Harbour Master Sailing Challenge March 2019 to September 2023

Fenit

August 3, 2023
HM 239. Gun running past St Brendan

Tucked deep inside Tralee Bay is an unusual commercial harbour with bags of history. "St Brendan the Navigator" was born here in 484 AD an imposing bronze statue of him towers over the entrance to harbour.

The patron saint of sailors, Brendan is supposed to have sailed to Iceland,Greenland, discovered America before Christopher Columbus and travelled back to Ireland via the Azores. He is celebrated in style in this part of Kerry and in 1976 Tim Severin even re-enacted the voyage to Newfoundland successfully!

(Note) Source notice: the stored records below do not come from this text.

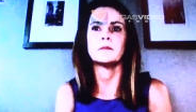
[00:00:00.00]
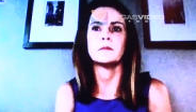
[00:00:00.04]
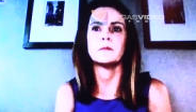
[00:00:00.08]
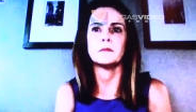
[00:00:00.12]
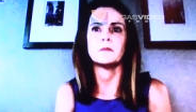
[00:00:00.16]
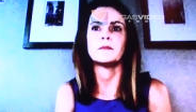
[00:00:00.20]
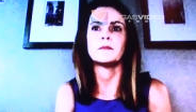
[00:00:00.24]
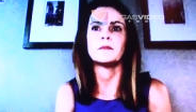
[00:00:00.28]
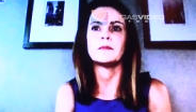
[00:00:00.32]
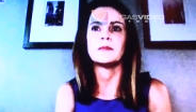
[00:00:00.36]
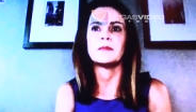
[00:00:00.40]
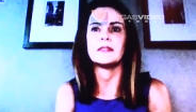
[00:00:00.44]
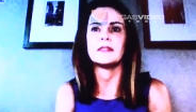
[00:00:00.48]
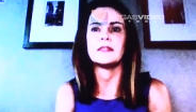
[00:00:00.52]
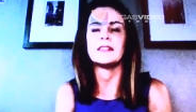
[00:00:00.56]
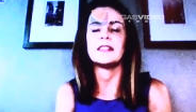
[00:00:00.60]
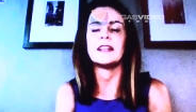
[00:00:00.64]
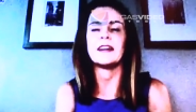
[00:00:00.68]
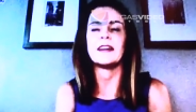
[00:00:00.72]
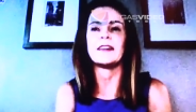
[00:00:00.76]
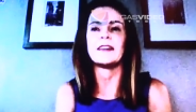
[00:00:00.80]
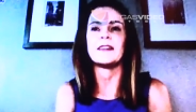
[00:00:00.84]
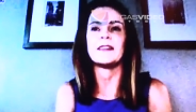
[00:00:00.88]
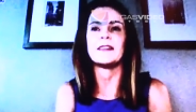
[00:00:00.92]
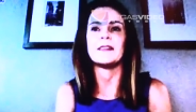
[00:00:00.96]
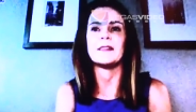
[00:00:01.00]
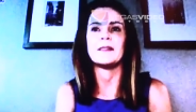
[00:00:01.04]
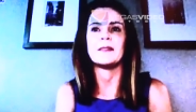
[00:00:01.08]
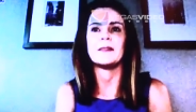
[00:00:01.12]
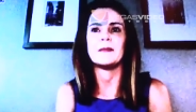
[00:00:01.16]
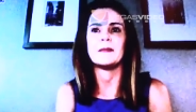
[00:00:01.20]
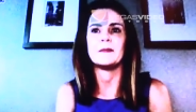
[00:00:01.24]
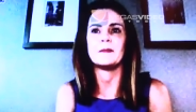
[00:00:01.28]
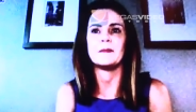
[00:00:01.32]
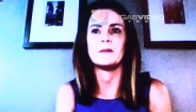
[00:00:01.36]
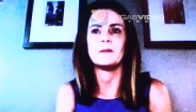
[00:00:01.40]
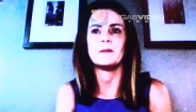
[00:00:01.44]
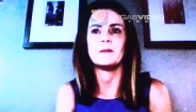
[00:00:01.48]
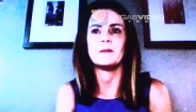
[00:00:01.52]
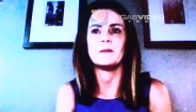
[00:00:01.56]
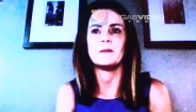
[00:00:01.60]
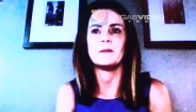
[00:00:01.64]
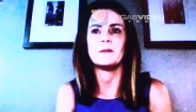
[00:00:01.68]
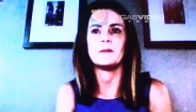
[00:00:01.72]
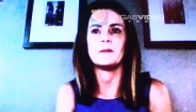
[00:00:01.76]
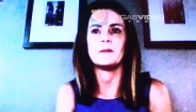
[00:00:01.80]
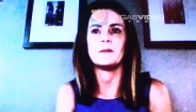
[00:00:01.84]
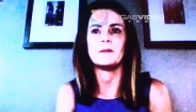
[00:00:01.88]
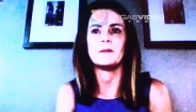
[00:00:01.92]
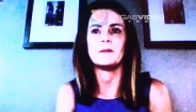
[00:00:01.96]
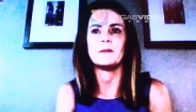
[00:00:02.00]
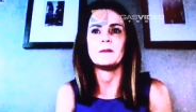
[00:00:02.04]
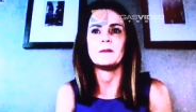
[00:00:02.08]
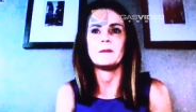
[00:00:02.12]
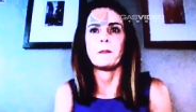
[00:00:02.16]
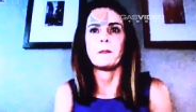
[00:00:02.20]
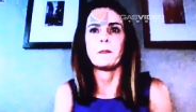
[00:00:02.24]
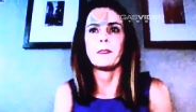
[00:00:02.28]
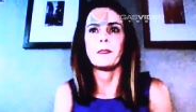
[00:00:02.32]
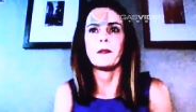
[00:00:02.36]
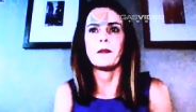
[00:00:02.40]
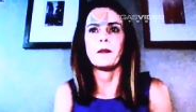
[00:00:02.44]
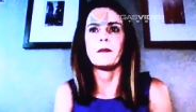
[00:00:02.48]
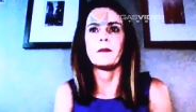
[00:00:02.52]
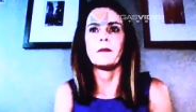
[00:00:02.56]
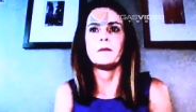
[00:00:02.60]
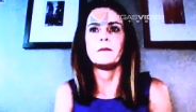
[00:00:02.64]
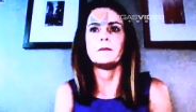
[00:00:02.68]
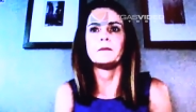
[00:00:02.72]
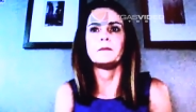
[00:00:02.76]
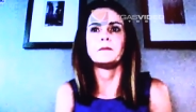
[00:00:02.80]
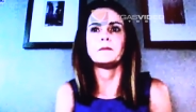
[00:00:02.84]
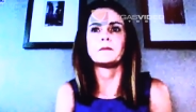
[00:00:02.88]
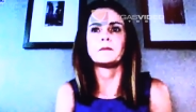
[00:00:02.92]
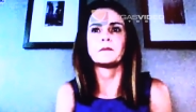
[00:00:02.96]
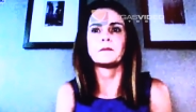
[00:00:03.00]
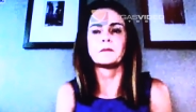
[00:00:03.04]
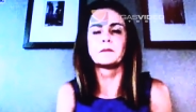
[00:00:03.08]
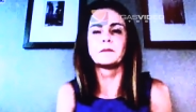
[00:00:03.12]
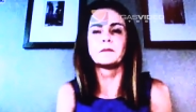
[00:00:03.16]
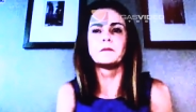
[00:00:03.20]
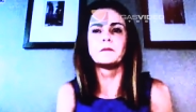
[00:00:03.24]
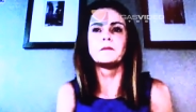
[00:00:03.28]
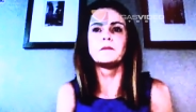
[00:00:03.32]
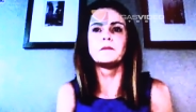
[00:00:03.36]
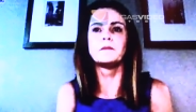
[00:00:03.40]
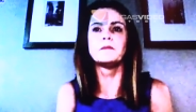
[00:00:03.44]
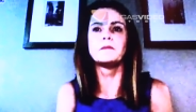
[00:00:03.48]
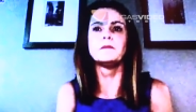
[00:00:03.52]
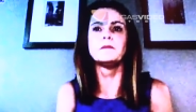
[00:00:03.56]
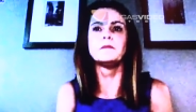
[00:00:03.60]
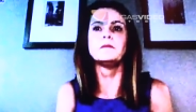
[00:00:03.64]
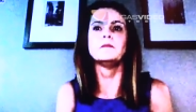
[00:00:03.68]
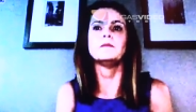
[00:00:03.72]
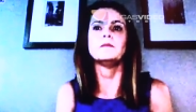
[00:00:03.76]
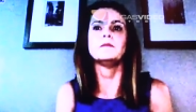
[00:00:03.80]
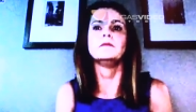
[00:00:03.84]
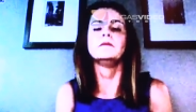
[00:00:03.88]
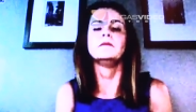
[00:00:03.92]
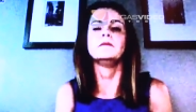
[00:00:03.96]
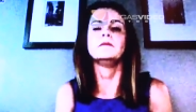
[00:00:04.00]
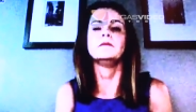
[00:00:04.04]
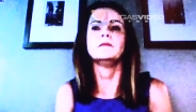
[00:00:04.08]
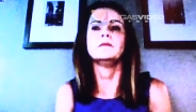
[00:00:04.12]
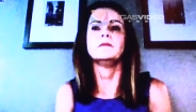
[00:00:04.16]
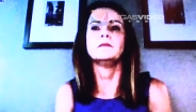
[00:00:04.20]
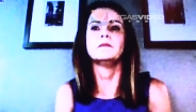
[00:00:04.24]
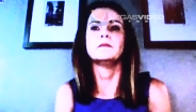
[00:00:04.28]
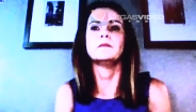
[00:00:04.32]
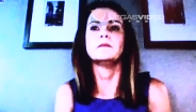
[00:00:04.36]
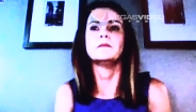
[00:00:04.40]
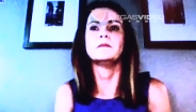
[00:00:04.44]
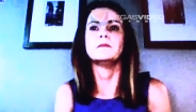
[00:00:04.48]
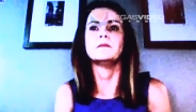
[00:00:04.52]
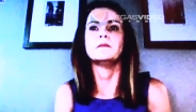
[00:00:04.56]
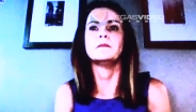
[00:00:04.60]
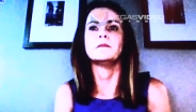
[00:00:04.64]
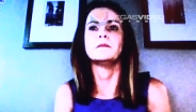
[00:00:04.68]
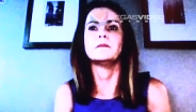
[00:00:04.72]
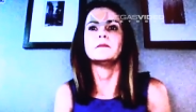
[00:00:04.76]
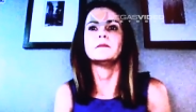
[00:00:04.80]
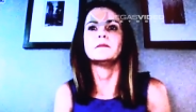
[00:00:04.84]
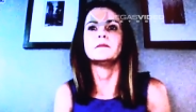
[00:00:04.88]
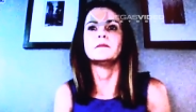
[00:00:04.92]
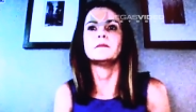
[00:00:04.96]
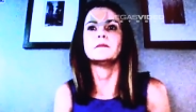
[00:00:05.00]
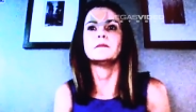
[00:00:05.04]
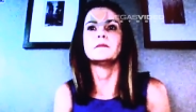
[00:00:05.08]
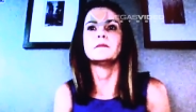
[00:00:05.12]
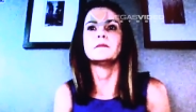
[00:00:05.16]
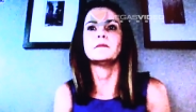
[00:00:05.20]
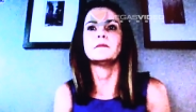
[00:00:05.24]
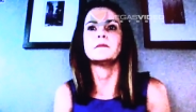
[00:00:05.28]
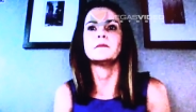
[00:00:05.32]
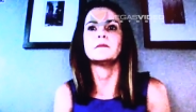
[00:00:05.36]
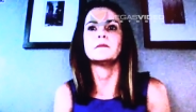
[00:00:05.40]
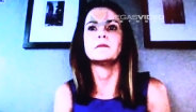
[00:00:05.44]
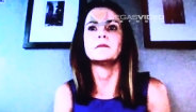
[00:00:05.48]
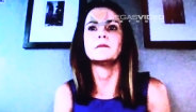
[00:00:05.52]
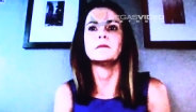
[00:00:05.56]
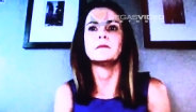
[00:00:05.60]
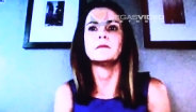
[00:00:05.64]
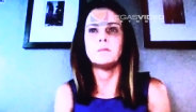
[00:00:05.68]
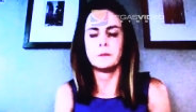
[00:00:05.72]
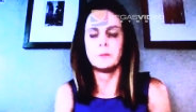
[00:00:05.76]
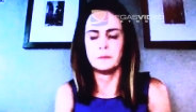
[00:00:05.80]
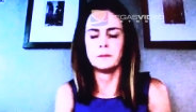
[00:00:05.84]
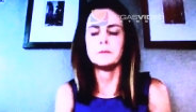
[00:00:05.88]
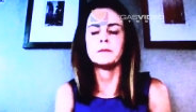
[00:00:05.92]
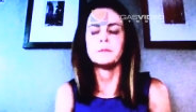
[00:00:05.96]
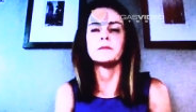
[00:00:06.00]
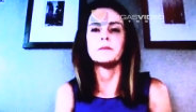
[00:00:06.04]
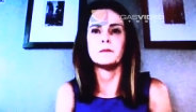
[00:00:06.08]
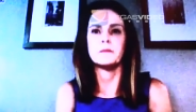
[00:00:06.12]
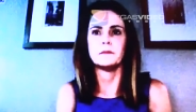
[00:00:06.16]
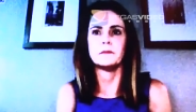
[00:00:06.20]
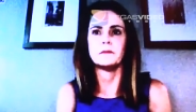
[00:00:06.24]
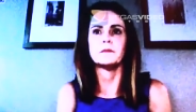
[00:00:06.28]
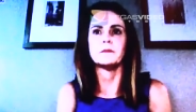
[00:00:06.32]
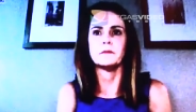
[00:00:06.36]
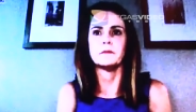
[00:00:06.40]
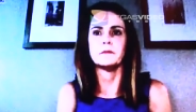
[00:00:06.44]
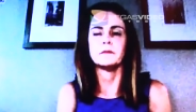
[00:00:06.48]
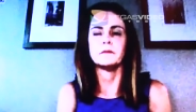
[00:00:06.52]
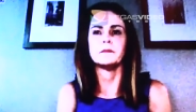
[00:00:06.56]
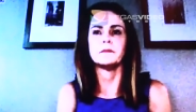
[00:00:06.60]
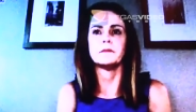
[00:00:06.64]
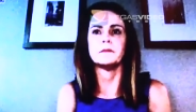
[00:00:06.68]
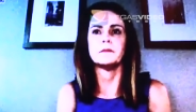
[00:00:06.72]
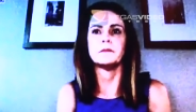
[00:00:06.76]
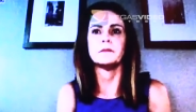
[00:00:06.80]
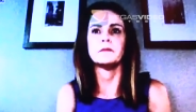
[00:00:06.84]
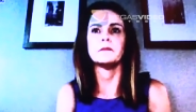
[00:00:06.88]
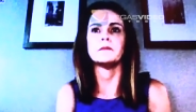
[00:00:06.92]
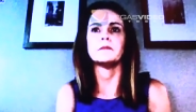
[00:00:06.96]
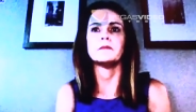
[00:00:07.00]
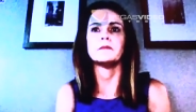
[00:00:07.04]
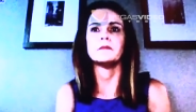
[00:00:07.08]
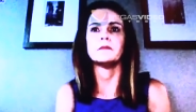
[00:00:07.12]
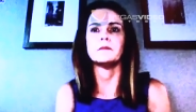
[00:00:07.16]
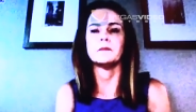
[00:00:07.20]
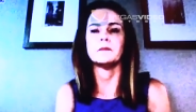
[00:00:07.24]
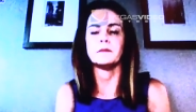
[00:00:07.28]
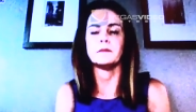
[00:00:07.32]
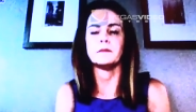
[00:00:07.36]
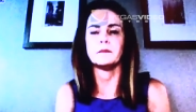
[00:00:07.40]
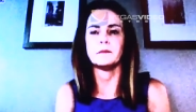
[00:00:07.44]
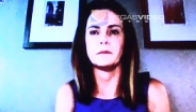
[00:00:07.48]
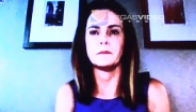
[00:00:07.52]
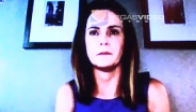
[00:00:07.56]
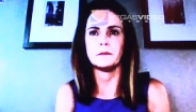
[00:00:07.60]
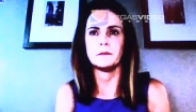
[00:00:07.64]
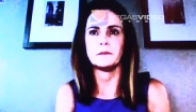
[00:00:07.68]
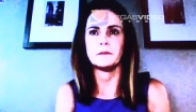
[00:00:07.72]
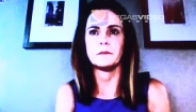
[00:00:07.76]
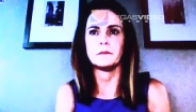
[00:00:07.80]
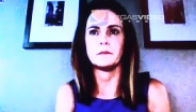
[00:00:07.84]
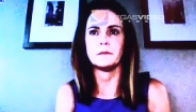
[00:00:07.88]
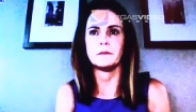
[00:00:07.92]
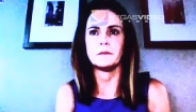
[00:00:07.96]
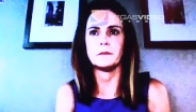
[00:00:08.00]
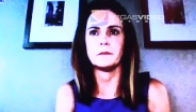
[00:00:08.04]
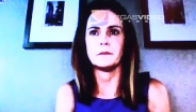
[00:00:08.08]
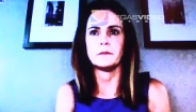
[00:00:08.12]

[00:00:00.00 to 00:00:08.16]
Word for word: in this model, in this program, it's actually the community coming in and, and investing in in the financial institution.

Rather less celebrated is the gun running into Fenit, both for the 1916 Easter Uprising and later in 1984 for the IRA!

Back to the present day, the wonderfully named Harbour Master, Batt McCarthy, proved to be as full of stories as his harbour. Batt's father had worked in the harbour when every week a ship arrived with timber and coal. In 1930 it took 30 dockers to unload a coal ship, with shovels, by hand and Batt remembers that happening right up until 1965, amazing.

He spent his first 20 years fishing, starting with local oysters. He remembers leaving his first job in a garage, where he earned £13.50 a week and joining a 32ft oyster dredger where he was paid £500 after two weeks work. It was not surprising that by 1970 the oyster beds had seen stripped bare. Now they are strictly controlled with an 80 kg limit, just 78 permits and any that pass through a 4 inch ring have to be returned to the sea. The photo of Fiona shows one of the dredgers. The oysters' destination, as ever, is Spain, France and Holland.

His main job now involves the security of the port. The offshore fishing fleet is long gone and now only 18 cargo ships visit per year - mostly to collect "semi constructed" Liebherr cranes for destinations worldwide. No dockers are required for that, but two pilots are still employed to guide ships into the narrow harbour entrance, brothers Kevin and John Moriarty.

Batt's 3 am phone call came in November 2013 when the 170m, 20,000t MV New York boke its bow line in a gale, setting the ship back and crushing a fishing boat. First on the scene, the HM found the steel mooring ring had been pulled out of the quay. As he said to us, it is a very small harbour for such large ships!

While we were there, two plain clothed customs officers visited Good Dog and asked to see our papers. Seeing as I had never officially "entered" the country I was very polite! The papers were all in order luckily and we ended up having an interesting conversation about drug smuggling - did you know that cocaine floats whereas cannabis sinks?!

Thank you Batt, we won't forget Fenit!